*** Begin section ***

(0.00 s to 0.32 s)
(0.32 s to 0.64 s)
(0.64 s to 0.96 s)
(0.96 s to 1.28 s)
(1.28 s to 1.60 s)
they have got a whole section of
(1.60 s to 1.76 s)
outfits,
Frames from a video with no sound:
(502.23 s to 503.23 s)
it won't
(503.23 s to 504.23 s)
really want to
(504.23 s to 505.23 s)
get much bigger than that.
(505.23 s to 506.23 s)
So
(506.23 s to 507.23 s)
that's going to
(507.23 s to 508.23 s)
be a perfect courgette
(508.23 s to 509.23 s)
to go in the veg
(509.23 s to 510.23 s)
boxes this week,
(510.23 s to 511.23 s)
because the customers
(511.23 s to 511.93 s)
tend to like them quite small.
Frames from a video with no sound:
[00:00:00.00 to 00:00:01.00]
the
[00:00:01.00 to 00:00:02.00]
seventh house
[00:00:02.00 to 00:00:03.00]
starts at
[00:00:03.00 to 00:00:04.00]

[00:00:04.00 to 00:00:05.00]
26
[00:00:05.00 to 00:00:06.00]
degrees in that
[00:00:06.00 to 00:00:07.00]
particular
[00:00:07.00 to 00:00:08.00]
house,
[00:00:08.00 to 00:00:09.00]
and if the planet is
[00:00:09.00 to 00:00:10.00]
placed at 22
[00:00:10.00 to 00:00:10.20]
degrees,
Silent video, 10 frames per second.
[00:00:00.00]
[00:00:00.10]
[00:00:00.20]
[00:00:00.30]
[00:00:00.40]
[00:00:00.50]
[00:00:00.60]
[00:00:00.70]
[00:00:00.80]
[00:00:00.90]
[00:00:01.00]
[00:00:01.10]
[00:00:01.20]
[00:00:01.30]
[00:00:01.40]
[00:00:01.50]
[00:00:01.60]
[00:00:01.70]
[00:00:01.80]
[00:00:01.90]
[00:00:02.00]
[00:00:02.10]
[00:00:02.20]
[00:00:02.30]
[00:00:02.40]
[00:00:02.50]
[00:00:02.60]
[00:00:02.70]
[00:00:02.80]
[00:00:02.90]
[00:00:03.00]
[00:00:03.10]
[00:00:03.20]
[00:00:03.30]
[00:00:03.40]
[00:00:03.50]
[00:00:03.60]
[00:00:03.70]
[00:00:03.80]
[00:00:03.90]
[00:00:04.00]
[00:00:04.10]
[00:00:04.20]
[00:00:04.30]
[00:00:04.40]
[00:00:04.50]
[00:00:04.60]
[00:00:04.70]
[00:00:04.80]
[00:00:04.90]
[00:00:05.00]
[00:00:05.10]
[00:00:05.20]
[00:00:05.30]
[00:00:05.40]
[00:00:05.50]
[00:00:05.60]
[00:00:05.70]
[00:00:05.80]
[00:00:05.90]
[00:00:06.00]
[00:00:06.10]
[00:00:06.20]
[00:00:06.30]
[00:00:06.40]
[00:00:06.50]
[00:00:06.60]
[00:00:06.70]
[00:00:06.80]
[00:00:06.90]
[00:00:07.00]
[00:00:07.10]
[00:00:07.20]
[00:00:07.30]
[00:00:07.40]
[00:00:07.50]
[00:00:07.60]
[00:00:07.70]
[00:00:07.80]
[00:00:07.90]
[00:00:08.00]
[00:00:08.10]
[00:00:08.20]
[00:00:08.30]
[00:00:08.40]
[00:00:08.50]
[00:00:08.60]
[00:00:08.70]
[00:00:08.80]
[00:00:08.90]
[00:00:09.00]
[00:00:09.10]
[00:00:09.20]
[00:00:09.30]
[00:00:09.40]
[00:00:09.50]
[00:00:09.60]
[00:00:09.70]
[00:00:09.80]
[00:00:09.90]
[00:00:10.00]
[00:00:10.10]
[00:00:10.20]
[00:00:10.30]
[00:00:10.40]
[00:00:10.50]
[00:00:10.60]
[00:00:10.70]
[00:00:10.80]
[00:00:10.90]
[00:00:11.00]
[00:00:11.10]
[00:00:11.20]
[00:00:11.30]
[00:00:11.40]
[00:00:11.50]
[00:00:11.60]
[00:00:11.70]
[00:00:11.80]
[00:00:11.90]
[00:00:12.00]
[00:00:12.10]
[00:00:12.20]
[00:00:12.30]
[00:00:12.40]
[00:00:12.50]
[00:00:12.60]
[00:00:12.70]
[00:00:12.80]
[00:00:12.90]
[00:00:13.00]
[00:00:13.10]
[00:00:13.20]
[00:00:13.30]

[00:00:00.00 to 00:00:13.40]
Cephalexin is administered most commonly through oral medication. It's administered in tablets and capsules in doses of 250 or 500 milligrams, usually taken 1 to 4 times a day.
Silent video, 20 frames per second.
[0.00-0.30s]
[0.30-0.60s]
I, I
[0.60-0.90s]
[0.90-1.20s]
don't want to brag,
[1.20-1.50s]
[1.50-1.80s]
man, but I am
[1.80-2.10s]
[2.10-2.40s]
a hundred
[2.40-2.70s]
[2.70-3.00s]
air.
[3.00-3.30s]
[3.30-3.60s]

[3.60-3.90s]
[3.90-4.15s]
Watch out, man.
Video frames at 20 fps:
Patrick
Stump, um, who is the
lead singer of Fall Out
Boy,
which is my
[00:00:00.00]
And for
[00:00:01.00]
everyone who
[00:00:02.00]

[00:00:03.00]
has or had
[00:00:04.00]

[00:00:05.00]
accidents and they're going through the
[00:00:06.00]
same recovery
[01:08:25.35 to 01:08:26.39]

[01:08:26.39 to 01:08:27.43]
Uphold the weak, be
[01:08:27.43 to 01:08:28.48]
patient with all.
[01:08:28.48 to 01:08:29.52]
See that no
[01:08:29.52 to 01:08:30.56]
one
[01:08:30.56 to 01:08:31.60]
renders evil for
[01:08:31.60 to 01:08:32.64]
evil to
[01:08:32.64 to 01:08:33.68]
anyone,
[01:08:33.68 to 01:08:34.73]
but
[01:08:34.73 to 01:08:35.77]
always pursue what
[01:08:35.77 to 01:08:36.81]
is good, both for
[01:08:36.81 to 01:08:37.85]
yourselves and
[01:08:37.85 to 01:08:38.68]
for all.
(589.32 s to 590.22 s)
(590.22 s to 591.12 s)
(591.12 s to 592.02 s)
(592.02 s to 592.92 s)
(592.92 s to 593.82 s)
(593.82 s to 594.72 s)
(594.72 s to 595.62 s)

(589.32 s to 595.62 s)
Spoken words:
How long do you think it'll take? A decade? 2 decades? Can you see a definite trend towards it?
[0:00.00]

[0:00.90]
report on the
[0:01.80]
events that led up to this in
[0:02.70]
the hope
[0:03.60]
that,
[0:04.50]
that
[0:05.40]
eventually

*** End section ***

**EXERCISE DETAILS**: Within the material above, extract exactly the lines that start at the line containing "[00:00:06.10]" and stop after the line containing "[00:00:12.60]", and only those.

**RESPONSE TO THIS EXERCISE**:
[00:00:06.10]
[00:00:06.20]
[00:00:06.30]
[00:00:06.40]
[00:00:06.50]
[00:00:06.60]
[00:00:06.70]
[00:00:06.80]
[00:00:06.90]
[00:00:07.00]
[00:00:07.10]
[00:00:07.20]
[00:00:07.30]
[00:00:07.40]
[00:00:07.50]
[00:00:07.60]
[00:00:07.70]
[00:00:07.80]
[00:00:07.90]
[00:00:08.00]
[00:00:08.10]
[00:00:08.20]
[00:00:08.30]
[00:00:08.40]
[00:00:08.50]
[00:00:08.60]
[00:00:08.70]
[00:00:08.80]
[00:00:08.90]
[00:00:09.00]
[00:00:09.10]
[00:00:09.20]
[00:00:09.30]
[00:00:09.40]
[00:00:09.50]
[00:00:09.60]
[00:00:09.70]
[00:00:09.80]
[00:00:09.90]
[00:00:10.00]
[00:00:10.10]
[00:00:10.20]
[00:00:10.30]
[00:00:10.40]
[00:00:10.50]
[00:00:10.60]
[00:00:10.70]
[00:00:10.80]
[00:00:10.90]
[00:00:11.00]
[00:00:11.10]
[00:00:11.20]
[00:00:11.30]
[00:00:11.40]
[00:00:11.50]
[00:00:11.60]
[00:00:11.70]
[00:00:11.80]
[00:00:11.90]
[00:00:12.00]
[00:00:12.10]
[00:00:12.20]
[00:00:12.30]
[00:00:12.40]
[00:00:12.50]
[00:00:12.60]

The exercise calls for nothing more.